(Saved data entries)

+++

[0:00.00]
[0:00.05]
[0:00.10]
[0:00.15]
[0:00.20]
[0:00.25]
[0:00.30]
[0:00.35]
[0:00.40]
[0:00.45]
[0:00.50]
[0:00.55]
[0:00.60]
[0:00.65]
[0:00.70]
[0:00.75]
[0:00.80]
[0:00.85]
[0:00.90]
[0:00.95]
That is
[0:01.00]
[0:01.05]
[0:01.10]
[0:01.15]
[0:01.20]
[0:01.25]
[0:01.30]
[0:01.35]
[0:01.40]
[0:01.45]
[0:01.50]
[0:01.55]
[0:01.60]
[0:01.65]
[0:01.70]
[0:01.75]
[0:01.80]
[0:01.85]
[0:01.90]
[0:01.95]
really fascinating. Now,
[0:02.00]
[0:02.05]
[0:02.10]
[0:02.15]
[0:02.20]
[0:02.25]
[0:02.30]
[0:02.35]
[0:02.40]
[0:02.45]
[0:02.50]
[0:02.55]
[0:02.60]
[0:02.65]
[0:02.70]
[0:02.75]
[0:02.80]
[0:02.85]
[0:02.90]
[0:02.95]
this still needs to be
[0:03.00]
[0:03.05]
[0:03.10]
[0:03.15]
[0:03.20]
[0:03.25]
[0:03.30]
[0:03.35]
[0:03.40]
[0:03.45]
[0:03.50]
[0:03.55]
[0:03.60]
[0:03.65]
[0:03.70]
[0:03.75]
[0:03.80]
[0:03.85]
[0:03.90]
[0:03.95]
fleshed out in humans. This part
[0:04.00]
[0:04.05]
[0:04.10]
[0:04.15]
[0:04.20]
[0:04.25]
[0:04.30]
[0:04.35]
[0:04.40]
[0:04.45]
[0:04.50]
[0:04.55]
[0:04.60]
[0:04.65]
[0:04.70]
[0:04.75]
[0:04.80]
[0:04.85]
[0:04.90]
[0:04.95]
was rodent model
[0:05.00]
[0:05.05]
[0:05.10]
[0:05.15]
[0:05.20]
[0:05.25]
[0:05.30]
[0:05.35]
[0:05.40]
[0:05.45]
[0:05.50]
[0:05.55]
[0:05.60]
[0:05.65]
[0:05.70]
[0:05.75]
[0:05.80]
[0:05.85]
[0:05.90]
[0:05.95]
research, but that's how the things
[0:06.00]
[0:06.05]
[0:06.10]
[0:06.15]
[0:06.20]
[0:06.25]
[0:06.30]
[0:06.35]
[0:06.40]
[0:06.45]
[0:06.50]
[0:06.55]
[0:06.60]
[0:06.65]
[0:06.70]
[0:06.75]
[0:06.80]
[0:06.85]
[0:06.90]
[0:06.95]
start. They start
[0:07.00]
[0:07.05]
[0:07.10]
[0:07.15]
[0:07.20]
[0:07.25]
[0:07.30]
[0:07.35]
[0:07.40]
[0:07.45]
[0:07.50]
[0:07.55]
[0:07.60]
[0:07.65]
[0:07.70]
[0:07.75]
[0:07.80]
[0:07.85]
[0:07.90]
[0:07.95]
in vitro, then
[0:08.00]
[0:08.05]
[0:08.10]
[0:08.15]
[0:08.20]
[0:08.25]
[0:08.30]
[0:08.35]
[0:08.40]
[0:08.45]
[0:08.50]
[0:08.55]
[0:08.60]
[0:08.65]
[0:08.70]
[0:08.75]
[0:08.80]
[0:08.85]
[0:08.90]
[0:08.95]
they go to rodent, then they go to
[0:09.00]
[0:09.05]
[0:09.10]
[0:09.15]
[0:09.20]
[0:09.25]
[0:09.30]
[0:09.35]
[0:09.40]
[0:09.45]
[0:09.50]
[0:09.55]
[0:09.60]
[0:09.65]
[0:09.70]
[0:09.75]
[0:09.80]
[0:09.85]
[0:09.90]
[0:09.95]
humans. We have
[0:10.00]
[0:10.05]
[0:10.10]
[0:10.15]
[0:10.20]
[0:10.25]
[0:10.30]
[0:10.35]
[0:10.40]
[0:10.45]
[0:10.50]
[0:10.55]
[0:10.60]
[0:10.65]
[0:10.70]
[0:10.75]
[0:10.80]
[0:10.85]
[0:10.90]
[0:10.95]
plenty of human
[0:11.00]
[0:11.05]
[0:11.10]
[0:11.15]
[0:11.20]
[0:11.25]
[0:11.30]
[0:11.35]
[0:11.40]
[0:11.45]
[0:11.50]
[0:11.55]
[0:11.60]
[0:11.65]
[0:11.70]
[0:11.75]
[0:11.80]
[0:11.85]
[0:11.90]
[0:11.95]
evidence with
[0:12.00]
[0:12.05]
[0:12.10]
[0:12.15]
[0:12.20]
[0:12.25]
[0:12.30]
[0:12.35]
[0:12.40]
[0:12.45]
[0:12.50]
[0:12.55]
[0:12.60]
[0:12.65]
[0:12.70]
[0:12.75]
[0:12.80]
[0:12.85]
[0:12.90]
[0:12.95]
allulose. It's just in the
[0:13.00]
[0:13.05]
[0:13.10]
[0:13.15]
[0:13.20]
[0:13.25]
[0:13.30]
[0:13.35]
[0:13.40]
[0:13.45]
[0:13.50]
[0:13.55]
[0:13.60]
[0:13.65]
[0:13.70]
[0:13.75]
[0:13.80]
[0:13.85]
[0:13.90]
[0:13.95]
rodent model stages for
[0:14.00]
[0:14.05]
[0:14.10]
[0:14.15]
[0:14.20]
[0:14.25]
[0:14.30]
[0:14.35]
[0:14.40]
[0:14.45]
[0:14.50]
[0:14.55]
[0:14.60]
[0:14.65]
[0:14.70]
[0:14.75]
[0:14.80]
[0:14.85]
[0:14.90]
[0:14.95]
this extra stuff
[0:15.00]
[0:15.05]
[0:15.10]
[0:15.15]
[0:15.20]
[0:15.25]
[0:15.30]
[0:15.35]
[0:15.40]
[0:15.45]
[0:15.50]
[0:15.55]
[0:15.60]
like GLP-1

+++

Exercise directions:
Return each entry exactly. Leave none out.

Exercise result:
[0:00.00]
[0:00.05]
[0:00.10]
[0:00.15]
[0:00.20]
[0:00.25]
[0:00.30]
[0:00.35]
[0:00.40]
[0:00.45]
[0:00.50]
[0:00.55]
[0:00.60]
[0:00.65]
[0:00.70]
[0:00.75]
[0:00.80]
[0:00.85]
[0:00.90]
[0:00.95]
That is
[0:01.00]
[0:01.05]
[0:01.10]
[0:01.15]
[0:01.20]
[0:01.25]
[0:01.30]
[0:01.35]
[0:01.40]
[0:01.45]
[0:01.50]
[0:01.55]
[0:01.60]
[0:01.65]
[0:01.70]
[0:01.75]
[0:01.80]
[0:01.85]
[0:01.90]
[0:01.95]
really fascinating. Now,
[0:02.00]
[0:02.05]
[0:02.10]
[0:02.15]
[0:02.20]
[0:02.25]
[0:02.30]
[0:02.35]
[0:02.40]
[0:02.45]
[0:02.50]
[0:02.55]
[0:02.60]
[0:02.65]
[0:02.70]
[0:02.75]
[0:02.80]
[0:02.85]
[0:02.90]
[0:02.95]
this still needs to be
[0:03.00]
[0:03.05]
[0:03.10]
[0:03.15]
[0:03.20]
[0:03.25]
[0:03.30]
[0:03.35]
[0:03.40]
[0:03.45]
[0:03.50]
[0:03.55]
[0:03.60]
[0:03.65]
[0:03.70]
[0:03.75]
[0:03.80]
[0:03.85]
[0:03.90]
[0:03.95]
fleshed out in humans. This part
[0:04.00]
[0:04.05]
[0:04.10]
[0:04.15]
[0:04.20]
[0:04.25]
[0:04.30]
[0:04.35]
[0:04.40]
[0:04.45]
[0:04.50]
[0:04.55]
[0:04.60]
[0:04.65]
[0:04.70]
[0:04.75]
[0:04.80]
[0:04.85]
[0:04.90]
[0:04.95]
was rodent model
[0:05.00]
[0:05.05]
[0:05.10]
[0:05.15]
[0:05.20]
[0:05.25]
[0:05.30]
[0:05.35]
[0:05.40]
[0:05.45]
[0:05.50]
[0:05.55]
[0:05.60]
[0:05.65]
[0:05.70]
[0:05.75]
[0:05.80]
[0:05.85]
[0:05.90]
[0:05.95]
research, but that's how the things
[0:06.00]
[0:06.05]
[0:06.10]
[0:06.15]
[0:06.20]
[0:06.25]
[0:06.30]
[0:06.35]
[0:06.40]
[0:06.45]
[0:06.50]
[0:06.55]
[0:06.60]
[0:06.65]
[0:06.70]
[0:06.75]
[0:06.80]
[0:06.85]
[0:06.90]
[0:06.95]
start. They start
[0:07.00]
[0:07.05]
[0:07.10]
[0:07.15]
[0:07.20]
[0:07.25]
[0:07.30]
[0:07.35]
[0:07.40]
[0:07.45]
[0:07.50]
[0:07.55]
[0:07.60]
[0:07.65]
[0:07.70]
[0:07.75]
[0:07.80]
[0:07.85]
[0:07.90]
[0:07.95]
in vitro, then
[0:08.00]
[0:08.05]
[0:08.10]
[0:08.15]
[0:08.20]
[0:08.25]
[0:08.30]
[0:08.35]
[0:08.40]
[0:08.45]
[0:08.50]
[0:08.55]
[0:08.60]
[0:08.65]
[0:08.70]
[0:08.75]
[0:08.80]
[0:08.85]
[0:08.90]
[0:08.95]
they go to rodent, then they go to
[0:09.00]
[0:09.05]
[0:09.10]
[0:09.15]
[0:09.20]
[0:09.25]
[0:09.30]
[0:09.35]
[0:09.40]
[0:09.45]
[0:09.50]
[0:09.55]
[0:09.60]
[0:09.65]
[0:09.70]
[0:09.75]
[0:09.80]
[0:09.85]
[0:09.90]
[0:09.95]
humans. We have
[0:10.00]
[0:10.05]
[0:10.10]
[0:10.15]
[0:10.20]
[0:10.25]
[0:10.30]
[0:10.35]
[0:10.40]
[0:10.45]
[0:10.50]
[0:10.55]
[0:10.60]
[0:10.65]
[0:10.70]
[0:10.75]
[0:10.80]
[0:10.85]
[0:10.90]
[0:10.95]
plenty of human
[0:11.00]
[0:11.05]
[0:11.10]
[0:11.15]
[0:11.20]
[0:11.25]
[0:11.30]
[0:11.35]
[0:11.40]
[0:11.45]
[0:11.50]
[0:11.55]
[0:11.60]
[0:11.65]
[0:11.70]
[0:11.75]
[0:11.80]
[0:11.85]
[0:11.90]
[0:11.95]
evidence with
[0:12.00]
[0:12.05]
[0:12.10]
[0:12.15]
[0:12.20]
[0:12.25]
[0:12.30]
[0:12.35]
[0:12.40]
[0:12.45]
[0:12.50]
[0:12.55]
[0:12.60]
[0:12.65]
[0:12.70]
[0:12.75]
[0:12.80]
[0:12.85]
[0:12.90]
[0:12.95]
allulose. It's just in the
[0:13.00]
[0:13.05]
[0:13.10]
[0:13.15]
[0:13.20]
[0:13.25]
[0:13.30]
[0:13.35]
[0:13.40]
[0:13.45]
[0:13.50]
[0:13.55]
[0:13.60]
[0:13.65]
[0:13.70]
[0:13.75]
[0:13.80]
[0:13.85]
[0:13.90]
[0:13.95]
rodent model stages for
[0:14.00]
[0:14.05]
[0:14.10]
[0:14.15]
[0:14.20]
[0:14.25]
[0:14.30]
[0:14.35]
[0:14.40]
[0:14.45]
[0:14.50]
[0:14.55]
[0:14.60]
[0:14.65]
[0:14.70]
[0:14.75]
[0:14.80]
[0:14.85]
[0:14.90]
[0:14.95]
this extra stuff
[0:15.00]
[0:15.05]
[0:15.10]
[0:15.15]
[0:15.20]
[0:15.25]
[0:15.30]
[0:15.35]
[0:15.40]
[0:15.45]
[0:15.50]
[0:15.55]
[0:15.60]
like GLP-1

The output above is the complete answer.